Please copy, word for word, the line holding "[2.13-2.87s]" and each line that follows it through the end of the entries, omitting any pictures.

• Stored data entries
════════════════════

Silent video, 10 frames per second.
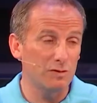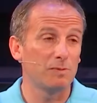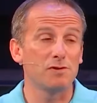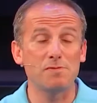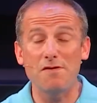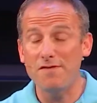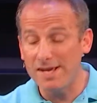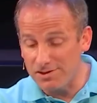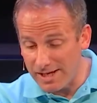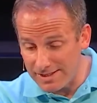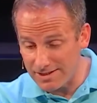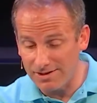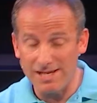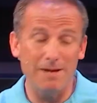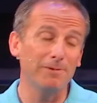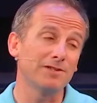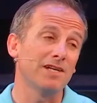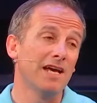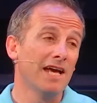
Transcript: We're supposed to be evangelizing our neighbors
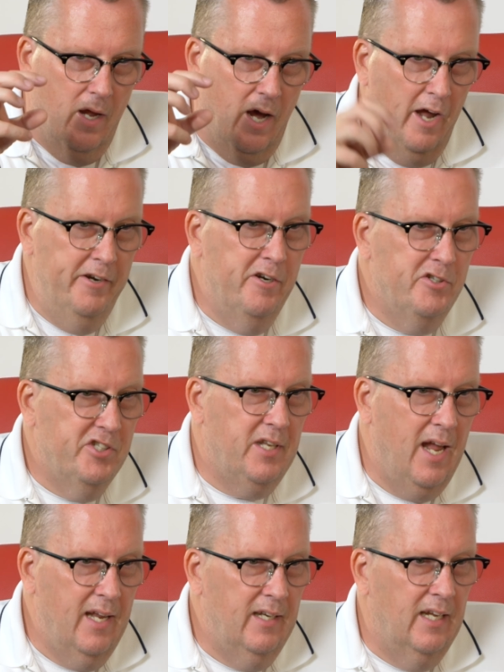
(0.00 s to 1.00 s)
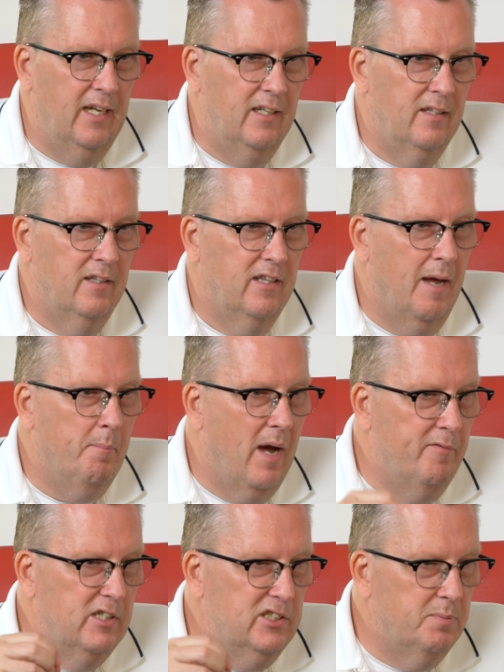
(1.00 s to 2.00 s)
understanding that
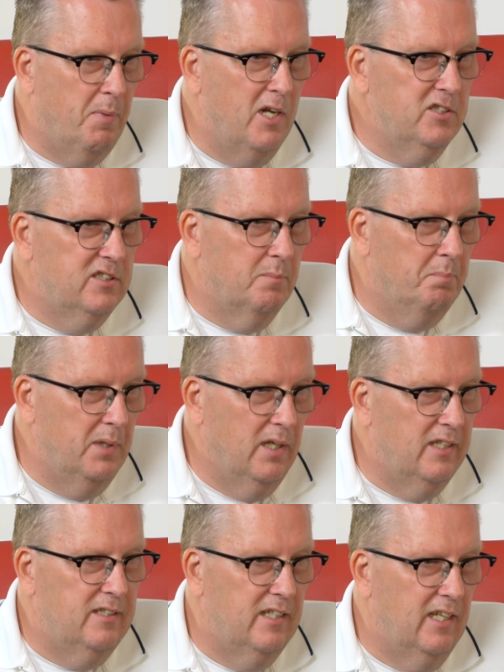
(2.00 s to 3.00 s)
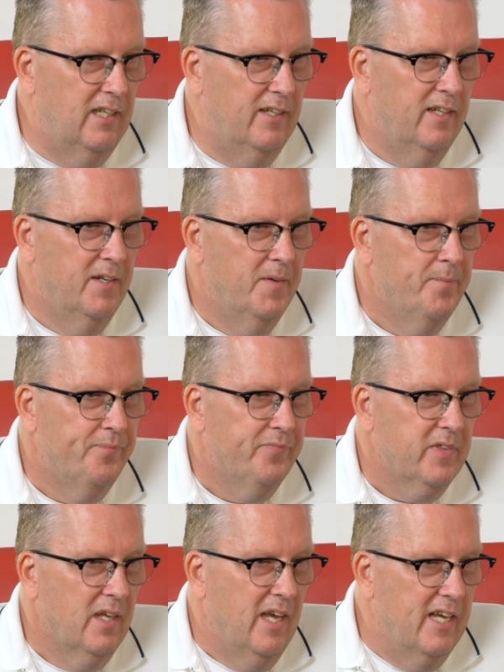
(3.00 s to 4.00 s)
my responsibility
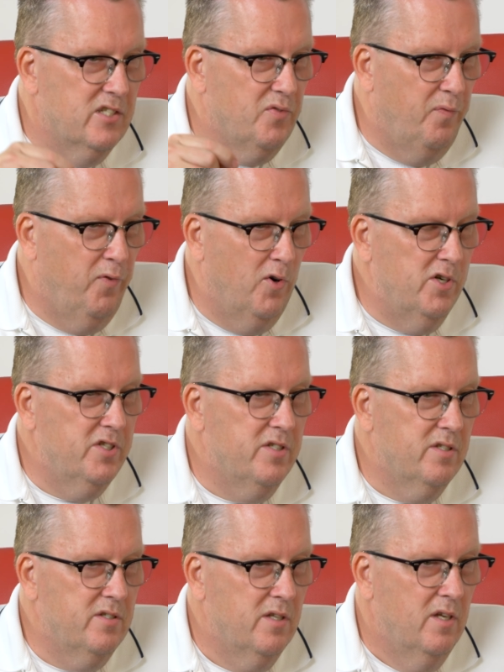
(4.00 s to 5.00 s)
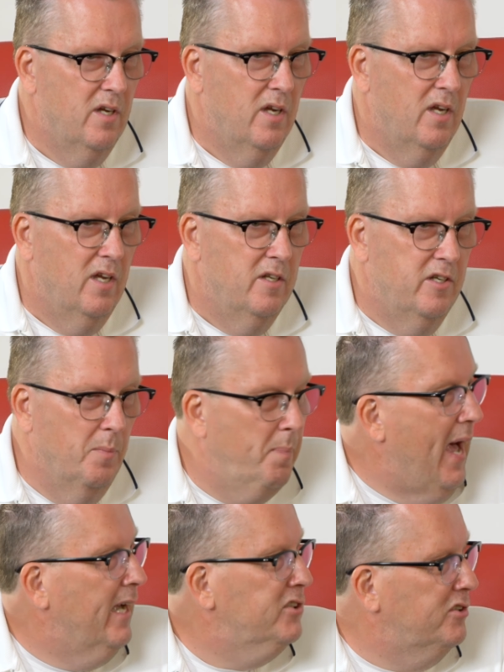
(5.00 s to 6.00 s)
is first to
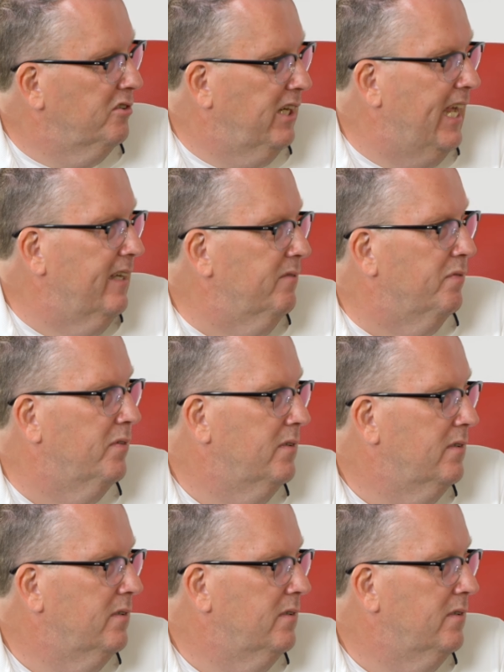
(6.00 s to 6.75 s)
Pastor Dave.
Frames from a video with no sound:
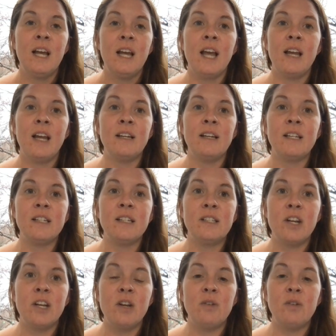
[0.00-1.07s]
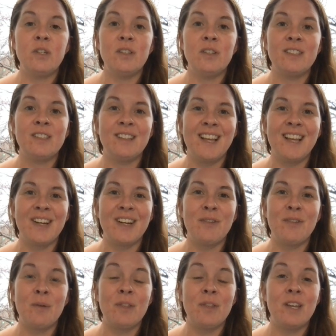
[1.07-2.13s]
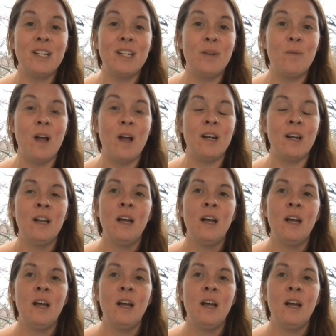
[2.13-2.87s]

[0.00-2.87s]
and continue to select for what they did want,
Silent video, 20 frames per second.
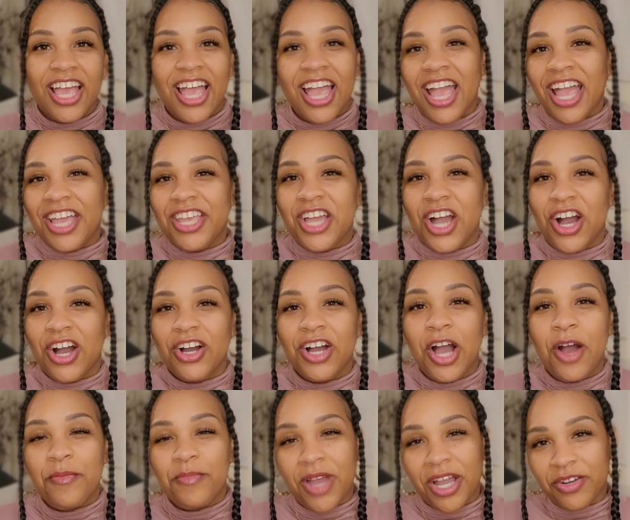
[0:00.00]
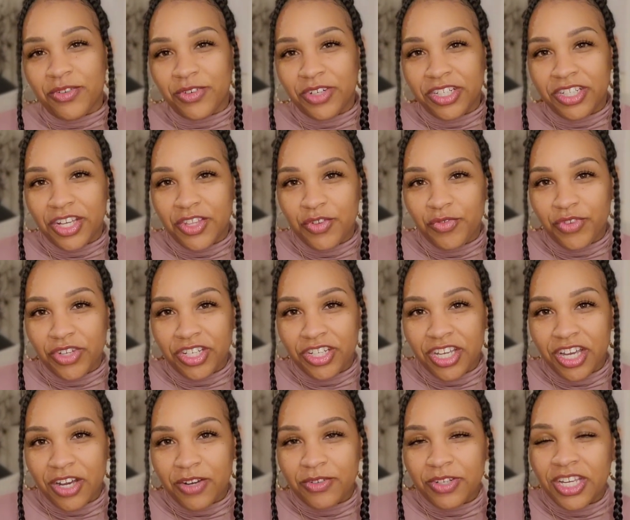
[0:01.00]
Hey y'all, I'm back with another
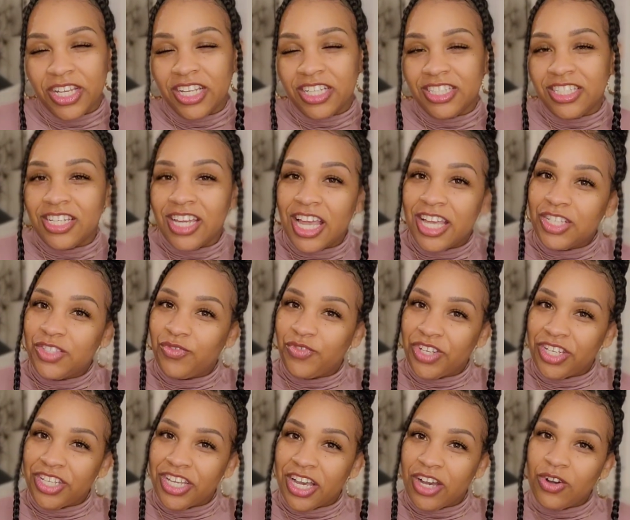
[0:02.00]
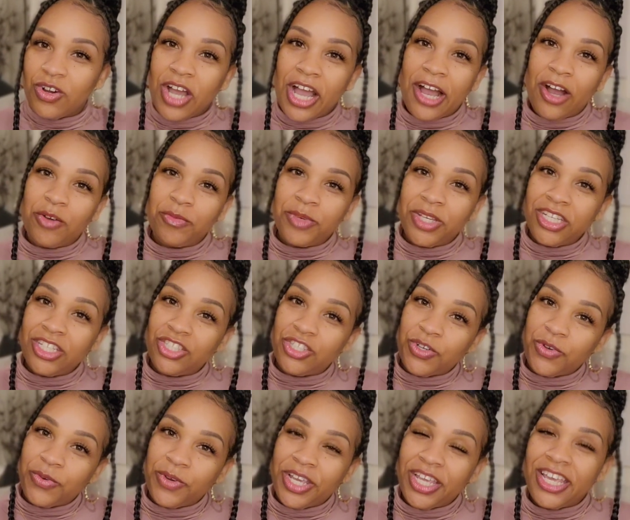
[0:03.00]
video and in today's video, I'll be
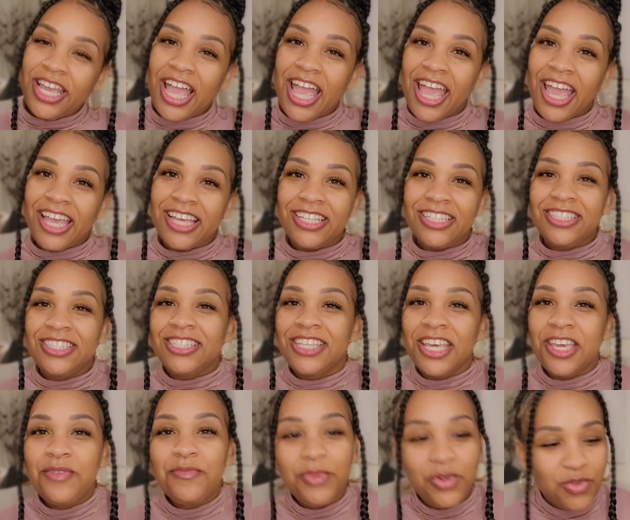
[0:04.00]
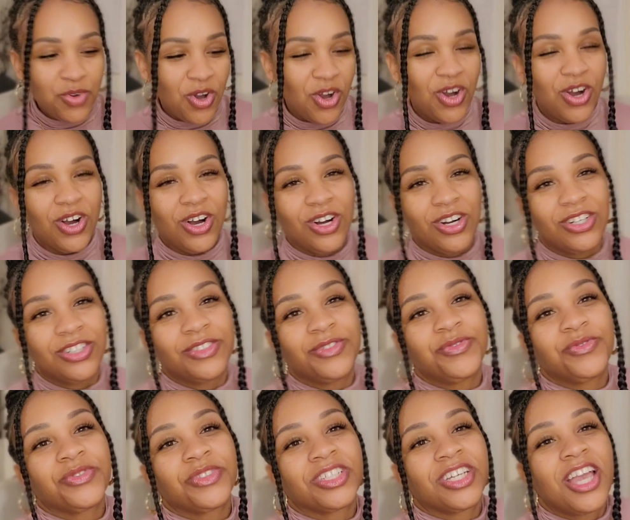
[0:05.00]
doing a Temu haul.
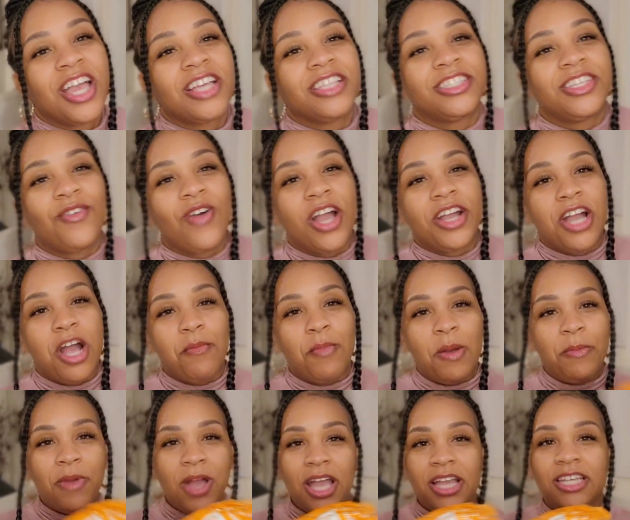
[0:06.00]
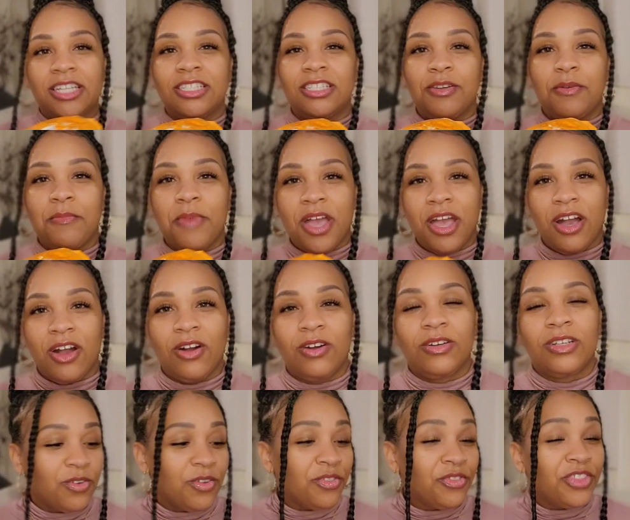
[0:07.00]
So I got my package in the mail.
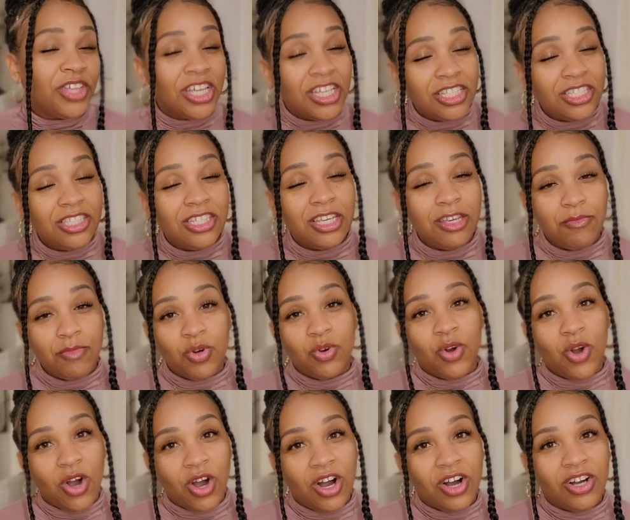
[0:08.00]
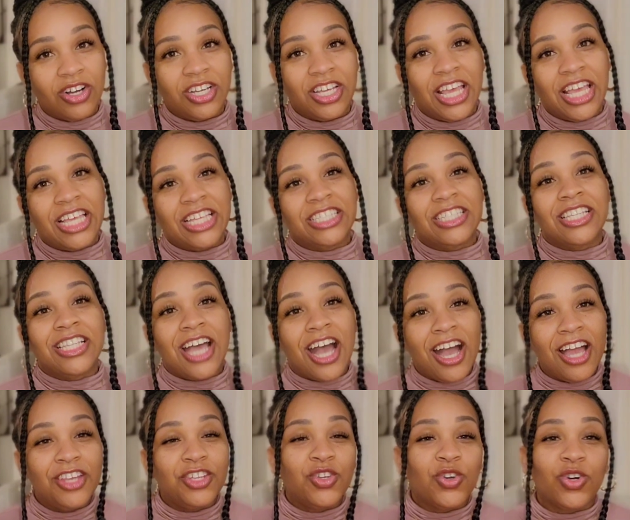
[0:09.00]
This Temu haul is
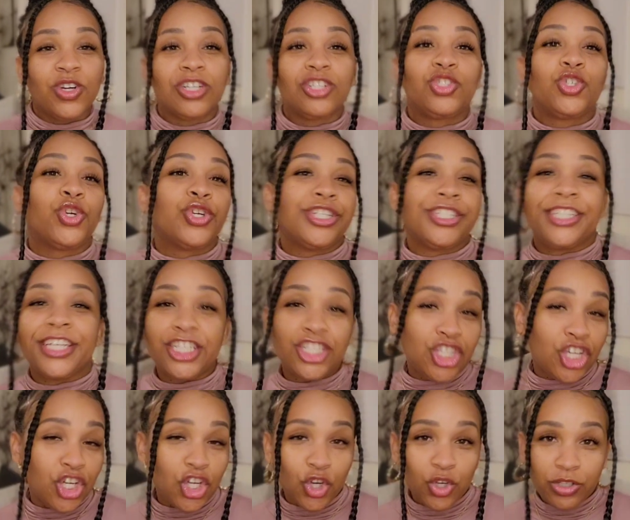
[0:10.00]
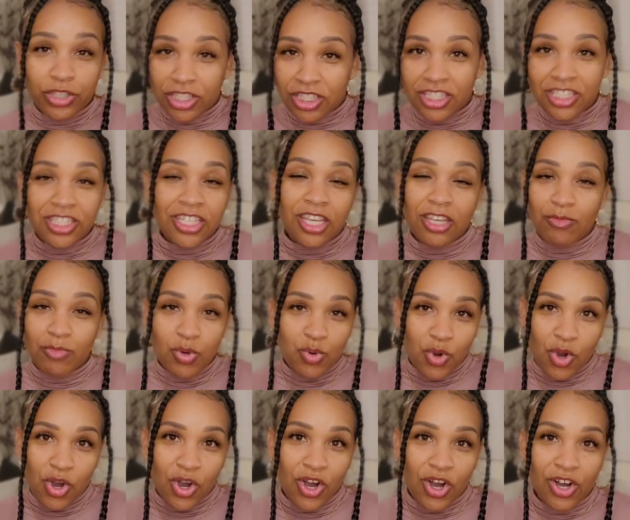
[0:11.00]
not your traditional Temu
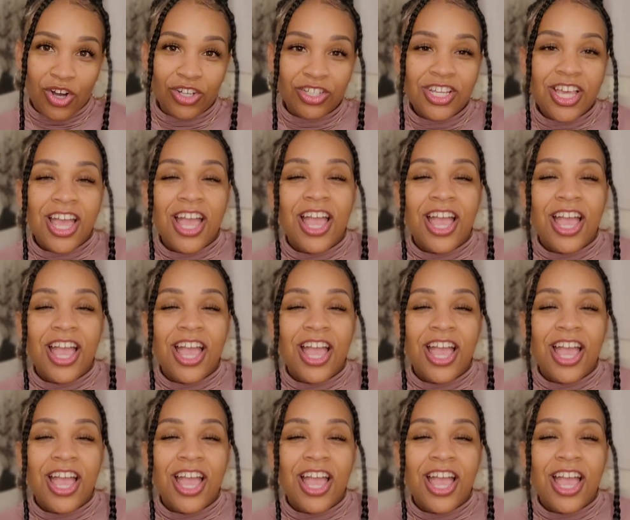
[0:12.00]
haul.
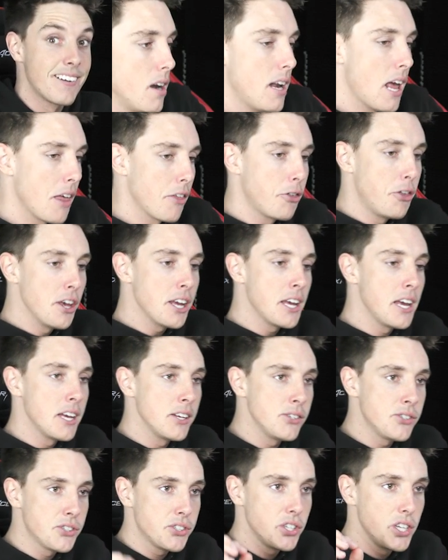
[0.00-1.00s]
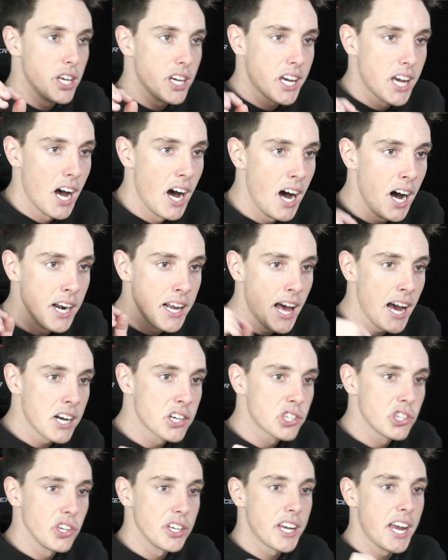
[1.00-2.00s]
Now, the thing is, you can't
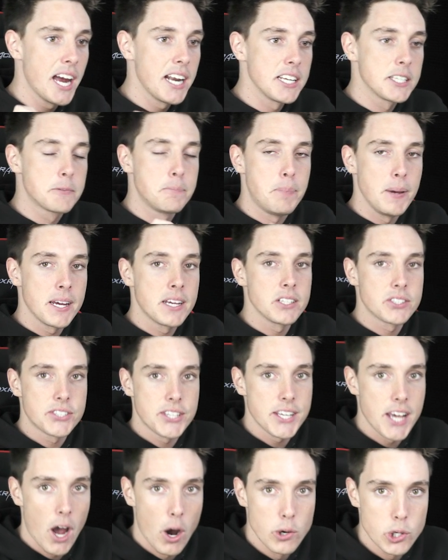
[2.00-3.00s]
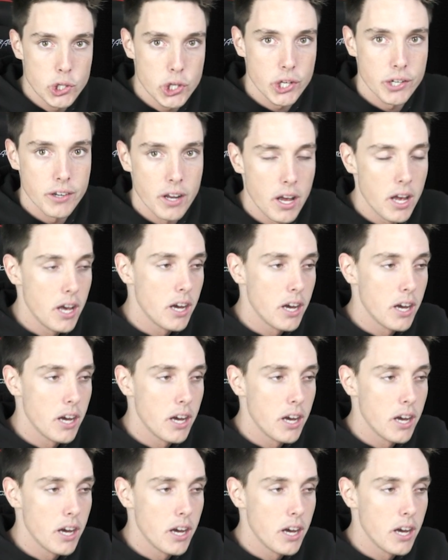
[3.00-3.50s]
actually get as big as the ocean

════════════════════

• THE ANSWER
[2.13-2.87s]

[0.00-2.87s]
and continue to select for what they did want,
Silent video, 20 frames per second.
[0:00.00]
[0:01.00]
Hey y'all, I'm back with another
[0:02.00]
[0:03.00]
video and in today's video, I'll be
[0:04.00]
[0:05.00]
doing a Temu haul.
[0:06.00]
[0:07.00]
So I got my package in the mail.
[0:08.00]
[0:09.00]
This Temu haul is
[0:10.00]
[0:11.00]
not your traditional Temu
[0:12.00]
haul.
[0.00-1.00s]
[1.00-2.00s]
Now, the thing is, you can't
[2.00-3.00s]
[3.00-3.50s]
actually get as big as the ocean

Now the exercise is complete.